• [DIRECTIONS]:
Transcribe the entries that follow, every word as written, and drop the pictures.
━━ AVAILABLE RECORDS
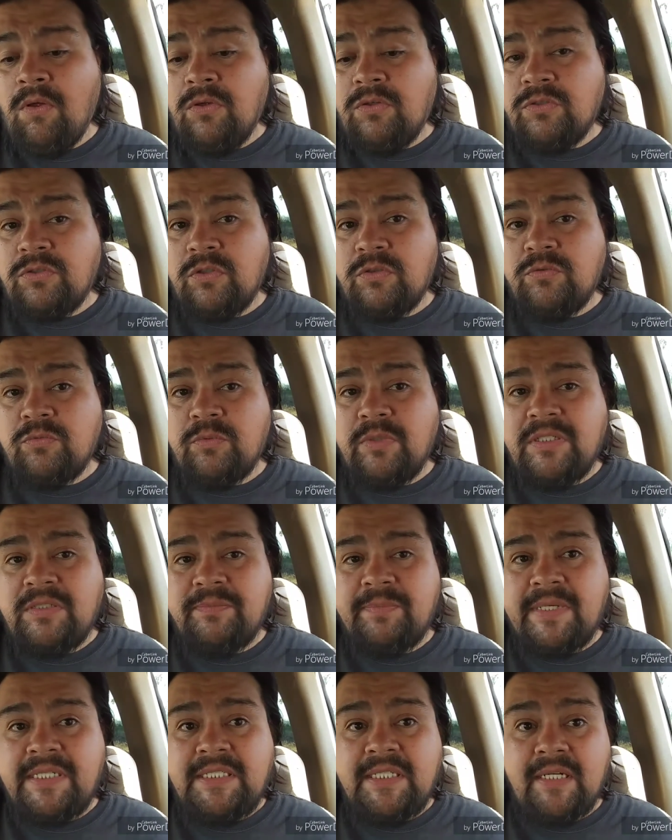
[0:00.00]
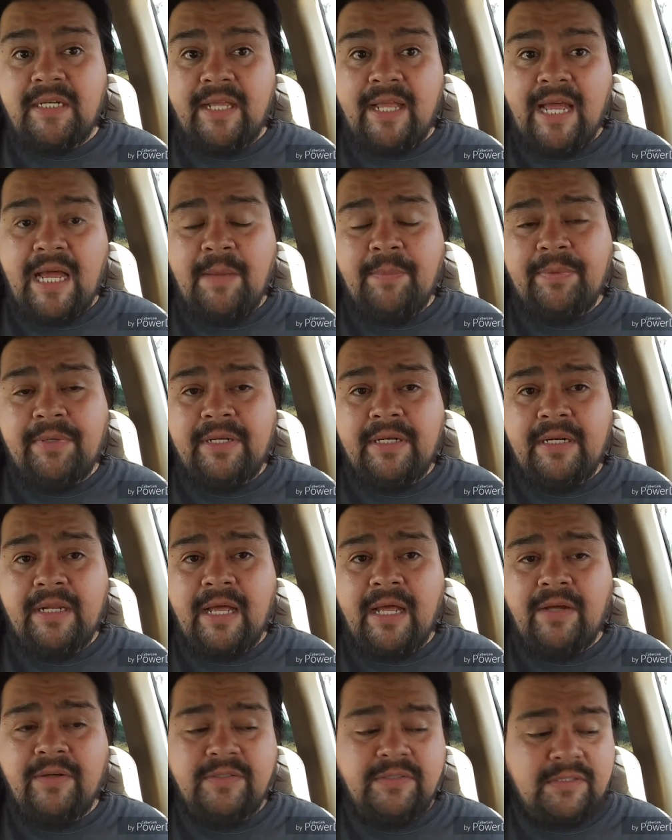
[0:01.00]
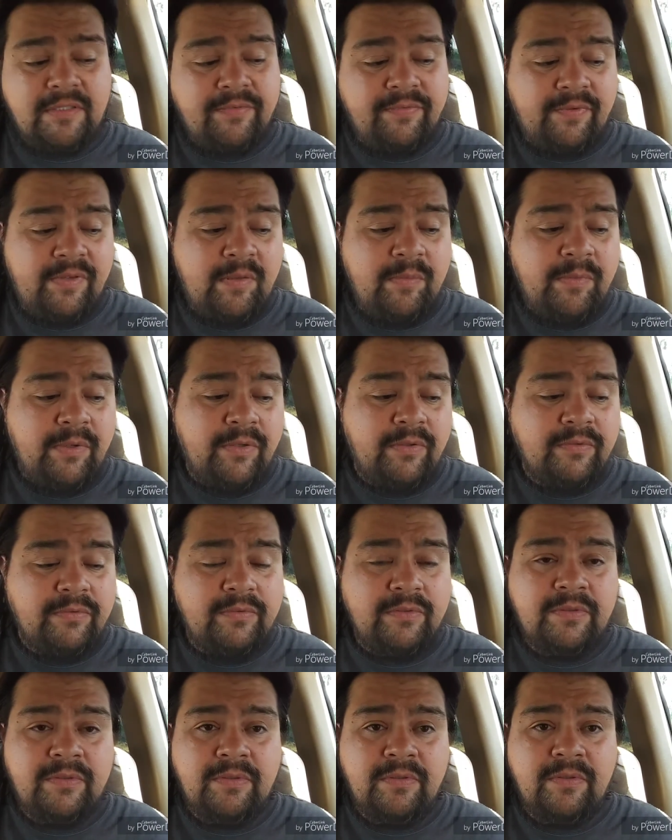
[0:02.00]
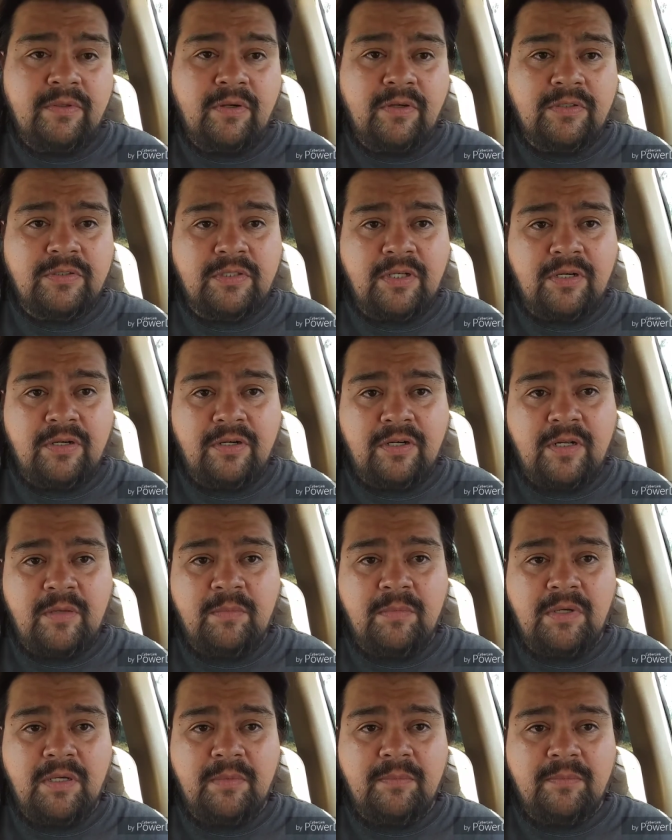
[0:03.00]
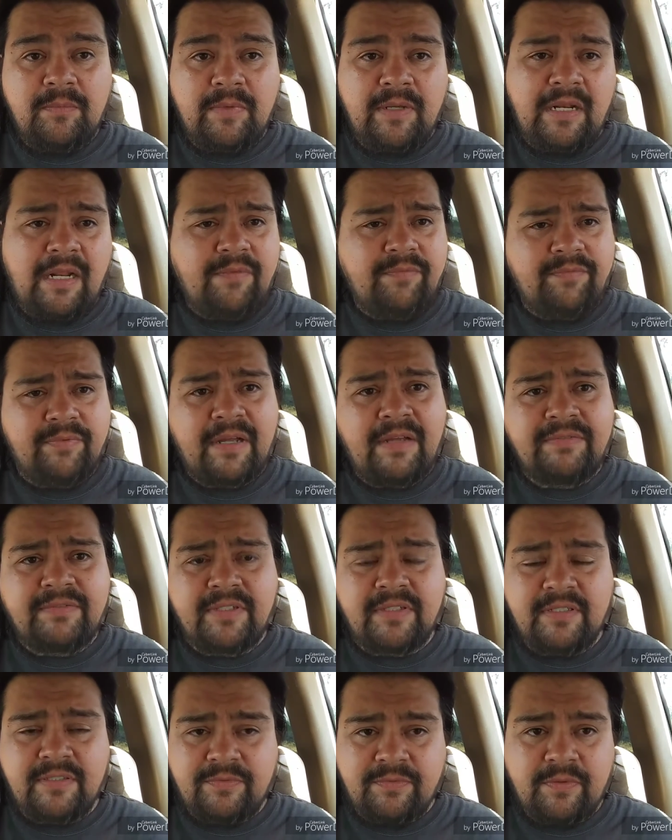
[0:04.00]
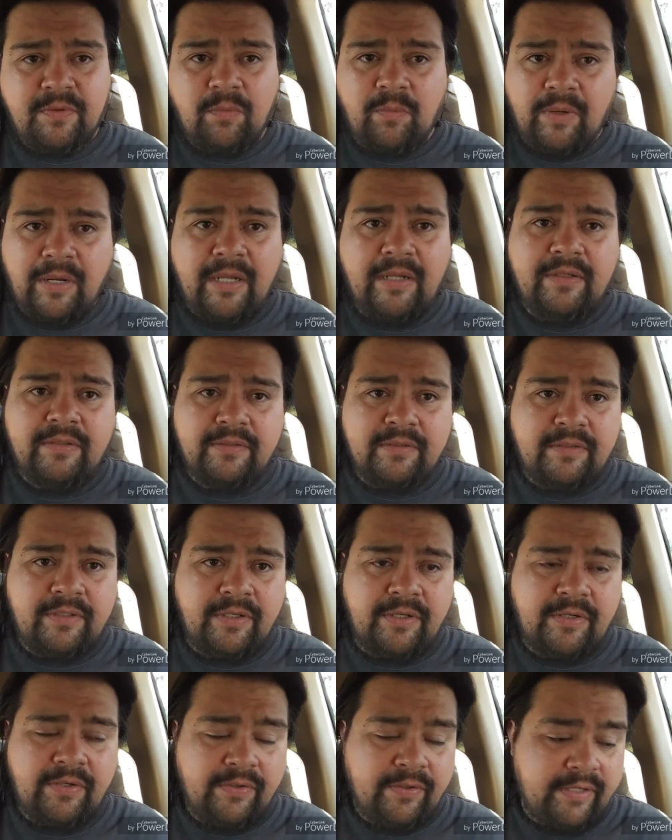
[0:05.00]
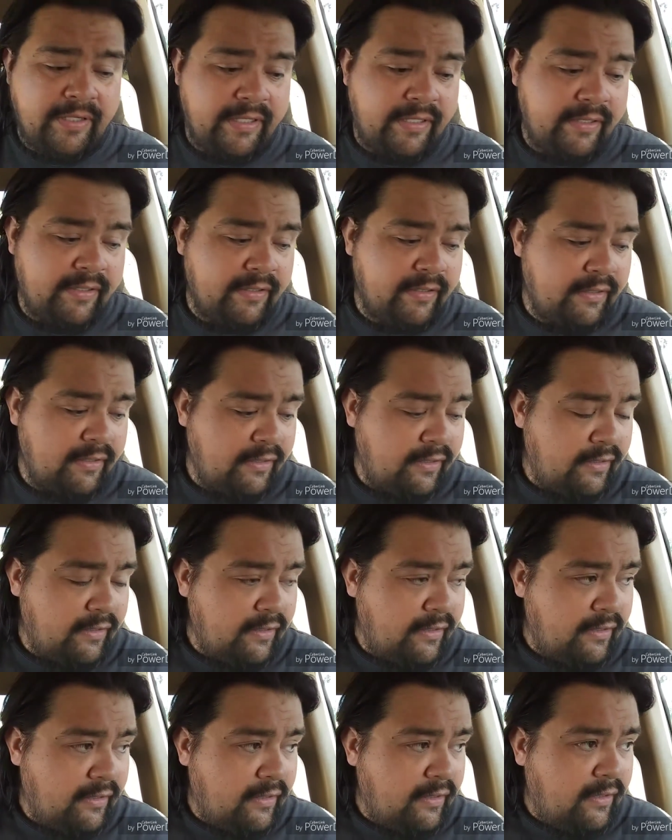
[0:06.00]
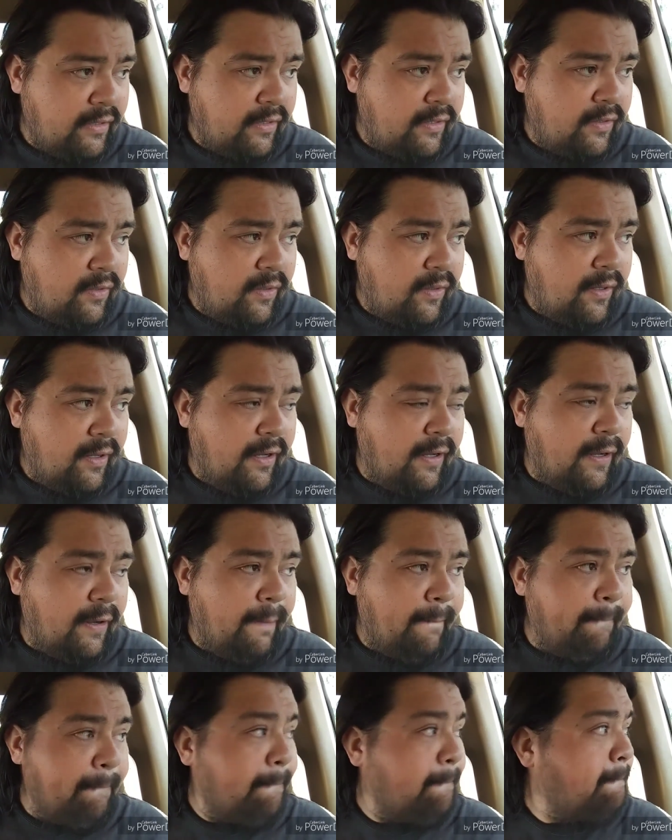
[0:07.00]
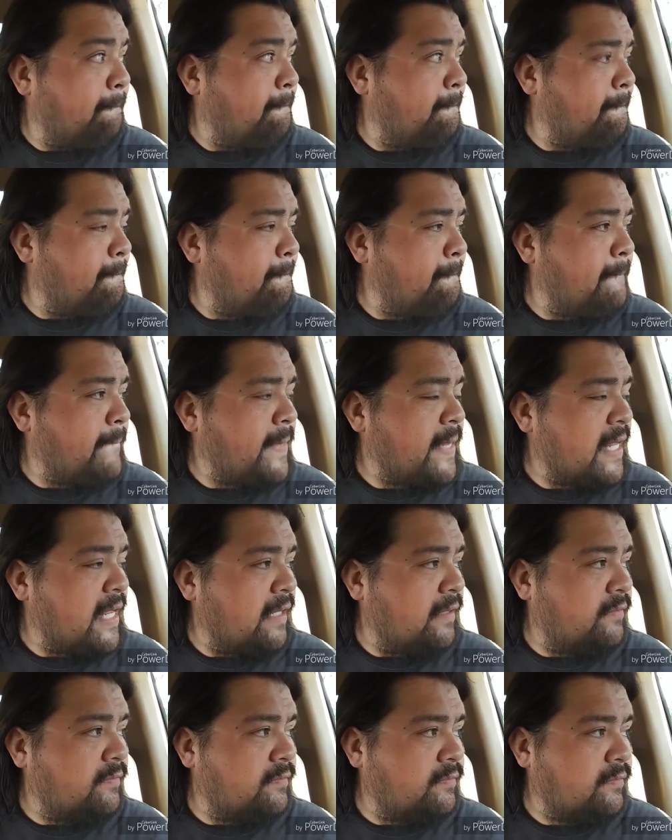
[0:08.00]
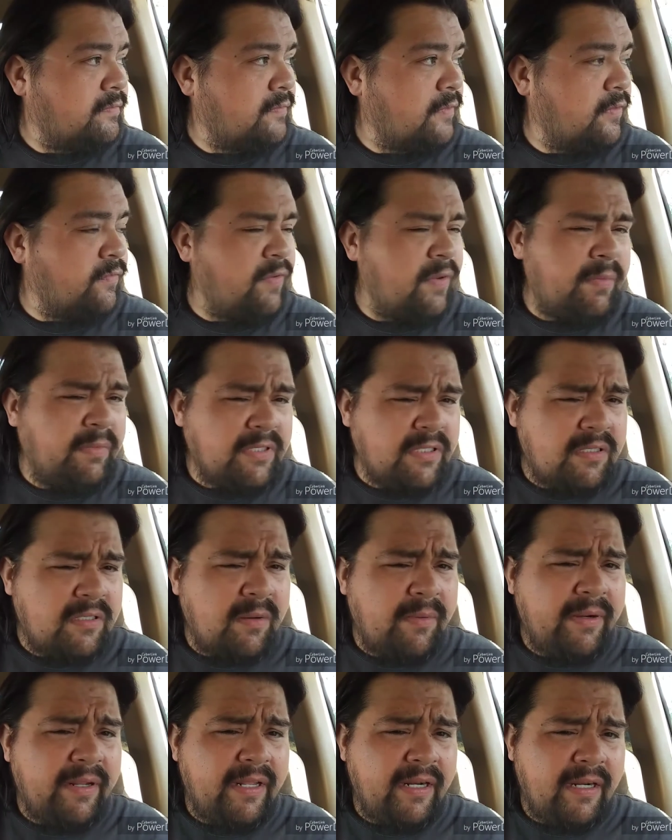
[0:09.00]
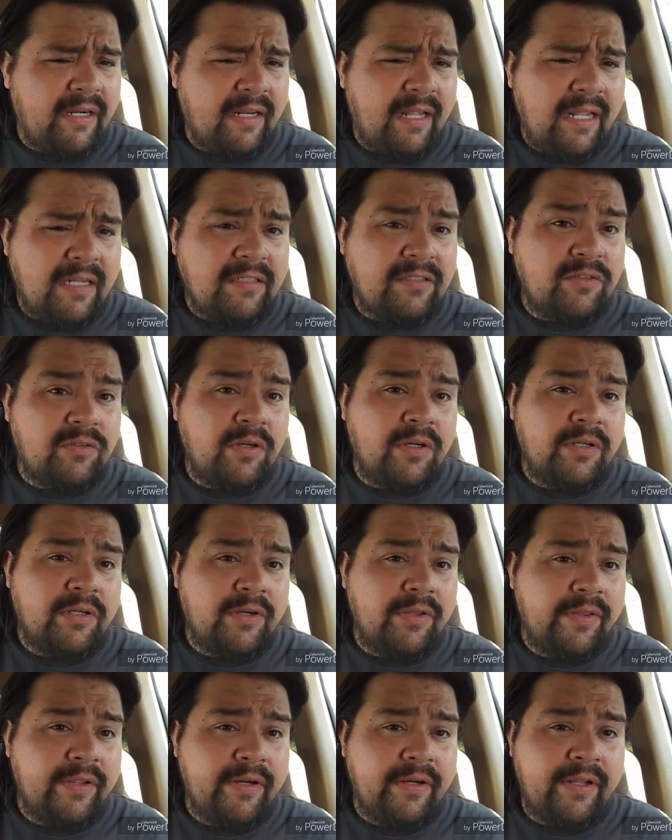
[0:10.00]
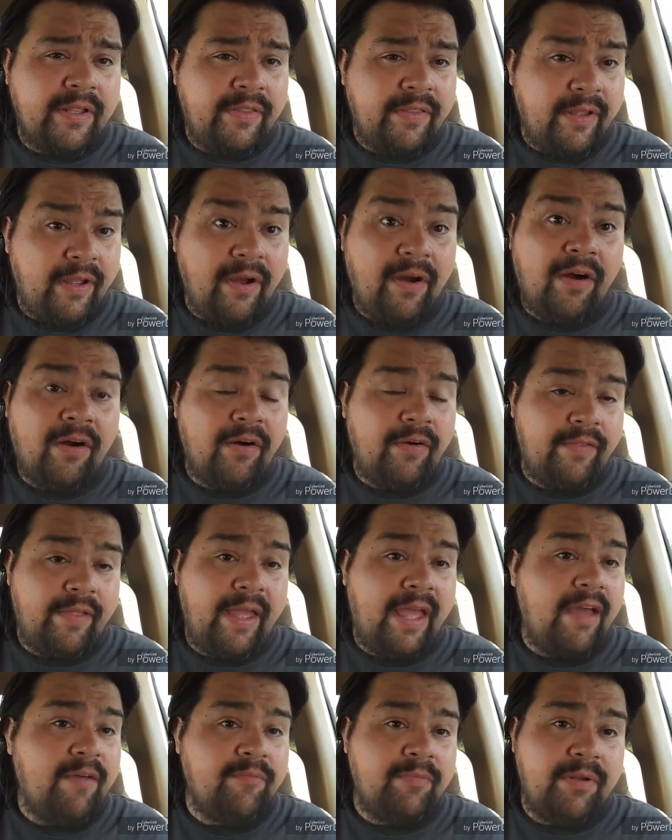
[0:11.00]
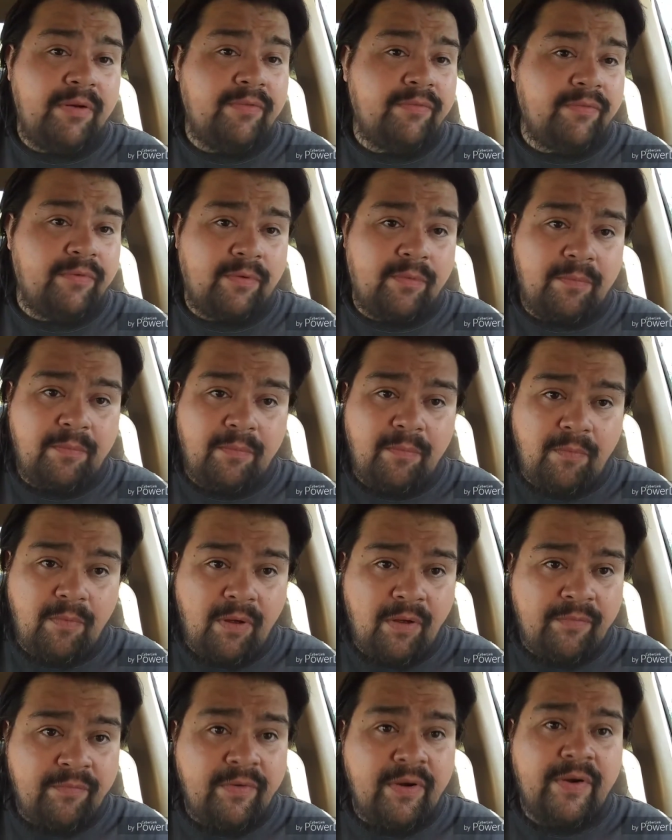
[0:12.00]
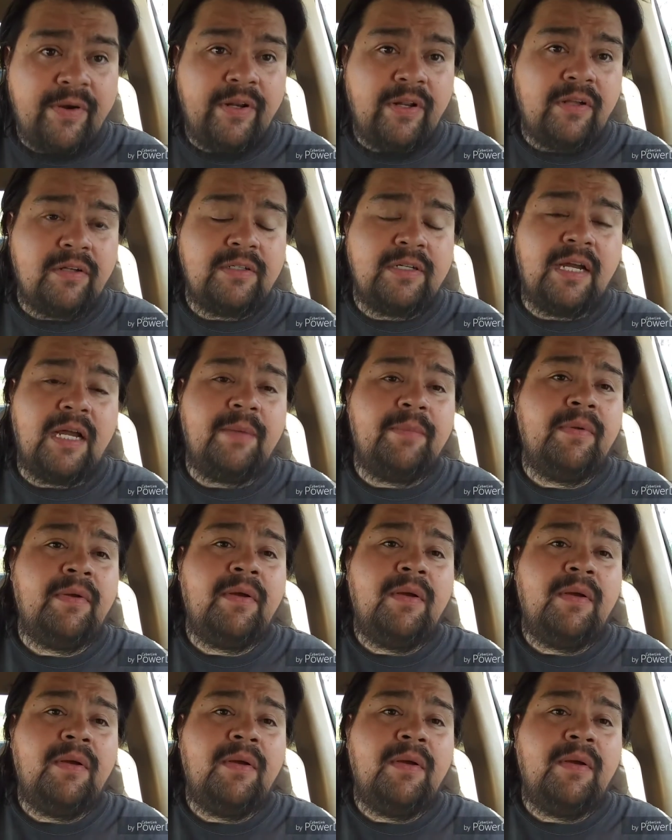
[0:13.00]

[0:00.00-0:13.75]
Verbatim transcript: So what's basically happening now is the females are starting to come up, and I've I've said this for a while, you know, and um, the females are starting to get a lot stronger in there, and they are they have been for a very long time,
━━━━
• [WRITTEN ANSWER]:
[0:00.00]
[0:01.00]
[0:02.00]
[0:03.00]
[0:04.00]
[0:05.00]
[0:06.00]
[0:07.00]
[0:08.00]
[0:09.00]
[0:10.00]
[0:11.00]
[0:12.00]
[0:13.00]

[0:00.00-0:13.75]
Verbatim transcript: So what's basically happening now is the females are starting to come up, and I've I've said this for a while, you know, and um, the females are starting to get a lot stronger in there, and they are they have been for a very long time,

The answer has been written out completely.